• Exercise details
Everything from the line holding "[00:00:04.00]" through the last line of the listing needs to be repeated exactly, with no other lines.

• Information given
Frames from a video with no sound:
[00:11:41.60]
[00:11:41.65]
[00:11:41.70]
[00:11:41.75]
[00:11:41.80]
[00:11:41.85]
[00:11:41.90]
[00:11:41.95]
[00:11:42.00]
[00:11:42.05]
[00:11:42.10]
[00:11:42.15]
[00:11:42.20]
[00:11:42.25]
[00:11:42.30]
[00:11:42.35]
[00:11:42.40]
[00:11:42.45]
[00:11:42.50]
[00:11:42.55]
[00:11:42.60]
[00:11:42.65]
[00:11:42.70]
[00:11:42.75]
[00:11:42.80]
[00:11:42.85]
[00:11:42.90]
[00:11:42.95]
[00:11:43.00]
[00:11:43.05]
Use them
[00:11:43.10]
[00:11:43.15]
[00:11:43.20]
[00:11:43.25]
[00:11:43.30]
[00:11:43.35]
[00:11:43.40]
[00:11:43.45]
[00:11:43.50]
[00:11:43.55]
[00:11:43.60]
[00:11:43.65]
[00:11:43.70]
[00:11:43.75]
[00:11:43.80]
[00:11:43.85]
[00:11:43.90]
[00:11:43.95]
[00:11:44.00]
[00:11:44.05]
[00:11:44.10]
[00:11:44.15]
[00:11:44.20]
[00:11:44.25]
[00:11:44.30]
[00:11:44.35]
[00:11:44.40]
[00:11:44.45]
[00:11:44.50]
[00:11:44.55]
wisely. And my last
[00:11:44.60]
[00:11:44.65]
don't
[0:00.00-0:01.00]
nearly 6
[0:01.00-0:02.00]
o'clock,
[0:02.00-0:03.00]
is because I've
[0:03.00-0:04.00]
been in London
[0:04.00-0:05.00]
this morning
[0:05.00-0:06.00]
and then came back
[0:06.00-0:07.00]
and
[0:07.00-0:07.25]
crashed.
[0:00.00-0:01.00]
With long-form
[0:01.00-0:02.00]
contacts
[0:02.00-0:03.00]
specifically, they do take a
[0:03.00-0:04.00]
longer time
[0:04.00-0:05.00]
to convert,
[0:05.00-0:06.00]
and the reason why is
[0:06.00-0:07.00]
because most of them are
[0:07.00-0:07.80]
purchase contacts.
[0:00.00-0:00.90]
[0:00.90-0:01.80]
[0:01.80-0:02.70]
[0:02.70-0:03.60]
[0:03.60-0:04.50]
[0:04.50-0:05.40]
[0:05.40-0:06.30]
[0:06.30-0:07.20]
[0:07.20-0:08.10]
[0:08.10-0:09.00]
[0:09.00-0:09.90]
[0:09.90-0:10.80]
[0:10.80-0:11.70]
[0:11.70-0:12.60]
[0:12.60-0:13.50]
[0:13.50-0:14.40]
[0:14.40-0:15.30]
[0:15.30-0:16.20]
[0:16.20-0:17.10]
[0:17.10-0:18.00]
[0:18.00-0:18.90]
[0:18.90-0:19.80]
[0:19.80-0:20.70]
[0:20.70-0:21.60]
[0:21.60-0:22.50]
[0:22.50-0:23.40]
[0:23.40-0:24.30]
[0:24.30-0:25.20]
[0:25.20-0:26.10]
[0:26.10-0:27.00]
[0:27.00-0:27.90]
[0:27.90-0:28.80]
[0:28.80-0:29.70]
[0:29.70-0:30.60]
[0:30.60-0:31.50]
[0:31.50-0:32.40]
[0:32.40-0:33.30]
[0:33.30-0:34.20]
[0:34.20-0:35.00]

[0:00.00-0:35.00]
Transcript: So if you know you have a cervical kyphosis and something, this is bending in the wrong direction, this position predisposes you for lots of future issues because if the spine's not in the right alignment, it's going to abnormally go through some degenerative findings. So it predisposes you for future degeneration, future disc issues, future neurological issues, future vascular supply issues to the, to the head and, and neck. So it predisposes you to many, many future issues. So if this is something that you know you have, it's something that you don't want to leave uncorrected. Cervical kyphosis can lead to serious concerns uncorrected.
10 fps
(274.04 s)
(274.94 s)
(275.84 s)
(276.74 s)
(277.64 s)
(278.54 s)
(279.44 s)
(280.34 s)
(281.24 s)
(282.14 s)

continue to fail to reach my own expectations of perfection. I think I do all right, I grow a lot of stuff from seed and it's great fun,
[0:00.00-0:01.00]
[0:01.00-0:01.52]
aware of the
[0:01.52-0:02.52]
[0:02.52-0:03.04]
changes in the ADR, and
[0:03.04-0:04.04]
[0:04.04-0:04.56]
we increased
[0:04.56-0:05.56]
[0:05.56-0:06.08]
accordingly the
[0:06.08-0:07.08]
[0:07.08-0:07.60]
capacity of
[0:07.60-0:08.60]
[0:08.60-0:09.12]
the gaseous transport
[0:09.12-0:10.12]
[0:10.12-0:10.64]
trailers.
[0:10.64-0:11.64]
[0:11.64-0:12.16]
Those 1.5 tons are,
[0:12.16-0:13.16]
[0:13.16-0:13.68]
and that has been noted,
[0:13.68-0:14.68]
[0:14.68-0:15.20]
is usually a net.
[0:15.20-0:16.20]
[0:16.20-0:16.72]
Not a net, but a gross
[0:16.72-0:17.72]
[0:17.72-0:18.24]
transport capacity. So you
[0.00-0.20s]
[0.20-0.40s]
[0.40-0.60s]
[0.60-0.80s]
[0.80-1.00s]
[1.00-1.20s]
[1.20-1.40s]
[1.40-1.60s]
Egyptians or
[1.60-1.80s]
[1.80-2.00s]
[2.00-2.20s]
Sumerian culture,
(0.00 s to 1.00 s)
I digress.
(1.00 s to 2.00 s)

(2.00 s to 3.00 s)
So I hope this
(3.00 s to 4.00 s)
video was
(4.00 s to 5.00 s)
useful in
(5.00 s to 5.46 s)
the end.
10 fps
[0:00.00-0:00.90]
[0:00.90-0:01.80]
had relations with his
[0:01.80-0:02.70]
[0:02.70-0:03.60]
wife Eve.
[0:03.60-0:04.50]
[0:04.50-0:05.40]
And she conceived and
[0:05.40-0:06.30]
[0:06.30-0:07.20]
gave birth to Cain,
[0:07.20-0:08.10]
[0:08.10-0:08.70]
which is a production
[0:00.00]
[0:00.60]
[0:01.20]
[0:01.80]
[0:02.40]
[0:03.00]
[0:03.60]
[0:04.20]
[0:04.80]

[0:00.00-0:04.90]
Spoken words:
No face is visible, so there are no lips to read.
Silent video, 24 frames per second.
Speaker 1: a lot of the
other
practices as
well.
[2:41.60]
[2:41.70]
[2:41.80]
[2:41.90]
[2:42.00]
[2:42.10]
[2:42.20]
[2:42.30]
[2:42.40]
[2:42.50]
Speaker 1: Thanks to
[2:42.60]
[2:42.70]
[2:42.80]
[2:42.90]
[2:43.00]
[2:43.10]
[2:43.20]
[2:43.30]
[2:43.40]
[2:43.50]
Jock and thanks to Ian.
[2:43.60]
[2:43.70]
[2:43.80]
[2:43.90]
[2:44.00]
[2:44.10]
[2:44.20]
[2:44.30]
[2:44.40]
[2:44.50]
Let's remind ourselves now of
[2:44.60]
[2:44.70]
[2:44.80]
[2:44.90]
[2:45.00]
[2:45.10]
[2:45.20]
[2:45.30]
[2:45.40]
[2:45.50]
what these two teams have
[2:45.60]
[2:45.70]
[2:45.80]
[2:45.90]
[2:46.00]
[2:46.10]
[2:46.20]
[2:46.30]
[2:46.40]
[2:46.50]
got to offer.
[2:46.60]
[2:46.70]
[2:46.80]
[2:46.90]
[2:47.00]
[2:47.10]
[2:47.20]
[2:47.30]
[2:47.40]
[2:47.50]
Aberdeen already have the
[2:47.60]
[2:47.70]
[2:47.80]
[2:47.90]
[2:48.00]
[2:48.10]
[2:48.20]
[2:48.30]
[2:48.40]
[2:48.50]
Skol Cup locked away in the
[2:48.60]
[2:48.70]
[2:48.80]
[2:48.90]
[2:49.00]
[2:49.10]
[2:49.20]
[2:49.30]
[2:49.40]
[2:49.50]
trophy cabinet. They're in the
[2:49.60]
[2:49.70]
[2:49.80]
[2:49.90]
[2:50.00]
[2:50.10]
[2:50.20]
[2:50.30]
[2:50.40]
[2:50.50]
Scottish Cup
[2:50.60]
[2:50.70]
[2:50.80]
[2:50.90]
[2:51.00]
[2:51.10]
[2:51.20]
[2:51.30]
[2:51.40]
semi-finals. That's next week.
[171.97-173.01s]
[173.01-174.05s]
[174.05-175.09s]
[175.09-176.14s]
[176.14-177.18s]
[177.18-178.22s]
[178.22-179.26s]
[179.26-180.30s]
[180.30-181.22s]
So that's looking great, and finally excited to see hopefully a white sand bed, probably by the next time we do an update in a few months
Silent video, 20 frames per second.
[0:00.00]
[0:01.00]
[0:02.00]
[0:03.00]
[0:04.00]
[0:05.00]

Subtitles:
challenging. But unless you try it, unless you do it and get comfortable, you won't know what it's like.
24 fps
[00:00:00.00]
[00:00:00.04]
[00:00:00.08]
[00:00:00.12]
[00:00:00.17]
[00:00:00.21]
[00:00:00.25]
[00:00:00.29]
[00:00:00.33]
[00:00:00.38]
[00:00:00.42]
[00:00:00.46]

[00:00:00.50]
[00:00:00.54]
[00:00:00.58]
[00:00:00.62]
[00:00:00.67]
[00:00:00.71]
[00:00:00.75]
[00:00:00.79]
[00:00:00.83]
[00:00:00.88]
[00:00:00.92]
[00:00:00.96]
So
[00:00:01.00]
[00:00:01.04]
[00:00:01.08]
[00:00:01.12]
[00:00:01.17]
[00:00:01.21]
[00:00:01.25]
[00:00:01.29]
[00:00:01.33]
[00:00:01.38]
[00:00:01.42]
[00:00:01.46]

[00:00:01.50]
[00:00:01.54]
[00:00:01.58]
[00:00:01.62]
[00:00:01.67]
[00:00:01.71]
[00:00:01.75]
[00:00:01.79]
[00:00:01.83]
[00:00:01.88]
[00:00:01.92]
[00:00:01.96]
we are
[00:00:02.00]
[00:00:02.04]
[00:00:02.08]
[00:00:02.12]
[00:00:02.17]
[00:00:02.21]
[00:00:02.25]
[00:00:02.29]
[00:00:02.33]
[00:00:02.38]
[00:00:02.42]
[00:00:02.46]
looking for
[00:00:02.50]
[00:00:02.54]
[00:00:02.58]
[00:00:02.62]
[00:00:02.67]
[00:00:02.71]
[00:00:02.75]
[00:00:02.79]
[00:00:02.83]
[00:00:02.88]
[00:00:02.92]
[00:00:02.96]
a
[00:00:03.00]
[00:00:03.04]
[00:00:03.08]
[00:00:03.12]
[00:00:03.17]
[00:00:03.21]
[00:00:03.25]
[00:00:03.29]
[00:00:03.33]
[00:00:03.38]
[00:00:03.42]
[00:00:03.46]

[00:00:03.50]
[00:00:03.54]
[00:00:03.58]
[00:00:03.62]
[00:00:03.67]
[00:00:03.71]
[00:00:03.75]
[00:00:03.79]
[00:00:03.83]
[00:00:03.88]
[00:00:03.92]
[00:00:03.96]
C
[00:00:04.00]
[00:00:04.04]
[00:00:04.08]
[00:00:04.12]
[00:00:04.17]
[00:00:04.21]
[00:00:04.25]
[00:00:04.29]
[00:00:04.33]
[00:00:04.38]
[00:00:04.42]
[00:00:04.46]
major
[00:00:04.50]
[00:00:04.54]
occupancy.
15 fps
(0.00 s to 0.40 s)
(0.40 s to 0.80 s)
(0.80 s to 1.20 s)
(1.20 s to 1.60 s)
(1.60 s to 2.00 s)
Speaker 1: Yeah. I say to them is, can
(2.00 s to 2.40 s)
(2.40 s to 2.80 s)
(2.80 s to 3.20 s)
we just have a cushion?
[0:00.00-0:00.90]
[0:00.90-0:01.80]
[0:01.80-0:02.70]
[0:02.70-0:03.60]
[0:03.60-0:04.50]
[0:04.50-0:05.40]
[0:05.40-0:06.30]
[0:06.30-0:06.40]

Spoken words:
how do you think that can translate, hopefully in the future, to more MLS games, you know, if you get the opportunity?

• Solution to this exercise
[00:00:04.00]
[00:00:04.04]
[00:00:04.08]
[00:00:04.12]
[00:00:04.17]
[00:00:04.21]
[00:00:04.25]
[00:00:04.29]
[00:00:04.33]
[00:00:04.38]
[00:00:04.42]
[00:00:04.46]
major
[00:00:04.50]
[00:00:04.54]
occupancy.
15 fps
(0.00 s to 0.40 s)
(0.40 s to 0.80 s)
(0.80 s to 1.20 s)
(1.20 s to 1.60 s)
(1.60 s to 2.00 s)
Speaker 1: Yeah. I say to them is, can
(2.00 s to 2.40 s)
(2.40 s to 2.80 s)
(2.80 s to 3.20 s)
we just have a cushion?
[0:00.00-0:00.90]
[0:00.90-0:01.80]
[0:01.80-0:02.70]
[0:02.70-0:03.60]
[0:03.60-0:04.50]
[0:04.50-0:05.40]
[0:05.40-0:06.30]
[0:06.30-0:06.40]

Spoken words:
how do you think that can translate, hopefully in the future, to more MLS games, you know, if you get the opportunity?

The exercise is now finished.